Les principales activités concernées :
- travail en hauteur (Code du Travail, article R4323-61)
- manoeuvres de camions et engins (décret du 8 janvier 1965)
- équipement de travail servant au levage de charge (Code du Travail, article R4323-41)
- travaux en puits ou galerie (décret du 8 janvier 1965)
- travaux électriques effectués hors tension et sous tension (décret n°88-1056 du 14/11/1988)
- travaux exposant à un risque de chute dans l’eau (arrêté du 25/07/1974)
Les moyens de protection
Pour ce qui concerne le travailleur isolé, cette approche conduira à l’évidence, à rechercher en priorité des mesures organisationnelles, mais aussi des mesures deformation et d’information des travailleurs appropriés aux problèmes spécifiques liés à l’isolement.

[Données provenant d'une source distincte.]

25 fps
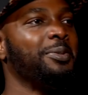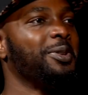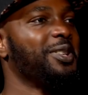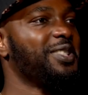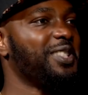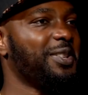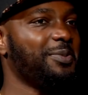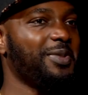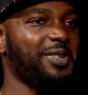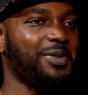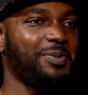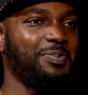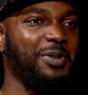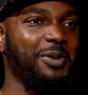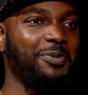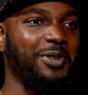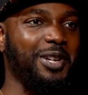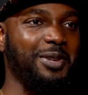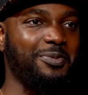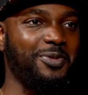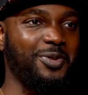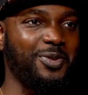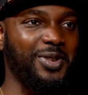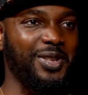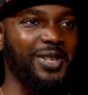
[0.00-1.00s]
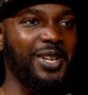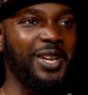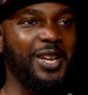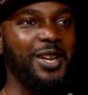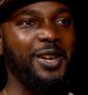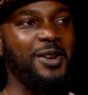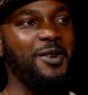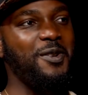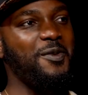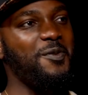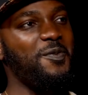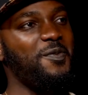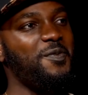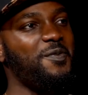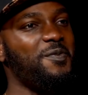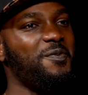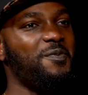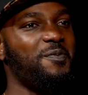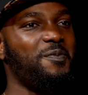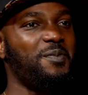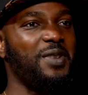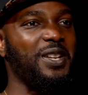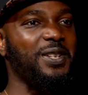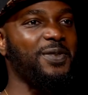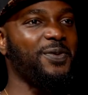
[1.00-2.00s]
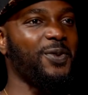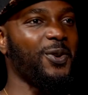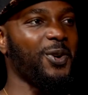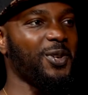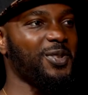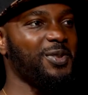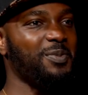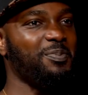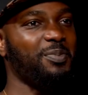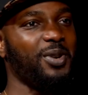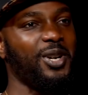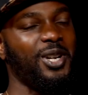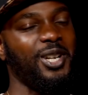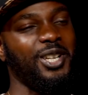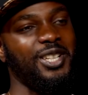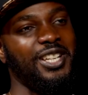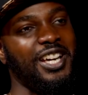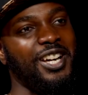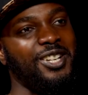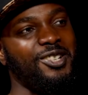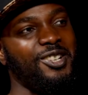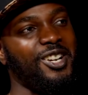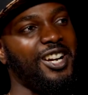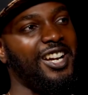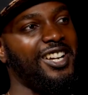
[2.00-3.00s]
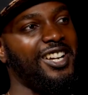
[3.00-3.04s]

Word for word: I'm not talking about people coming with pitchforks and burning down your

Une procédure de contrôle régulière de la présence du travailleur peut être suffisante. Une question simple à se poser est « Comment je sais où se trouve telle personne ? ». Cela peut être un tableau avec les lieux d’intervention, un badge scanné régulièrement, une procédure d’appel…
Si la victime ne peut pas donner l’alarme (inconsciente, immobile,…), les moyens d’alarmes possibles sont :
- Les appareils DATI
- Autres alarmes : systèmes de production, appels ou passages réguliers, contrôles ou visites
- Tierce personne
L’analyse d’un poste de travail isolé doit prendre en compte le type, la fréquence et la dangerosité du risque encouru.
Quoi qu’il en soit, il faut garder à l’esprit que le dispositif à mettre en place soit accepté par le travailleur et le moins contraignant possible, sinon il risque de ne pas être utilisé.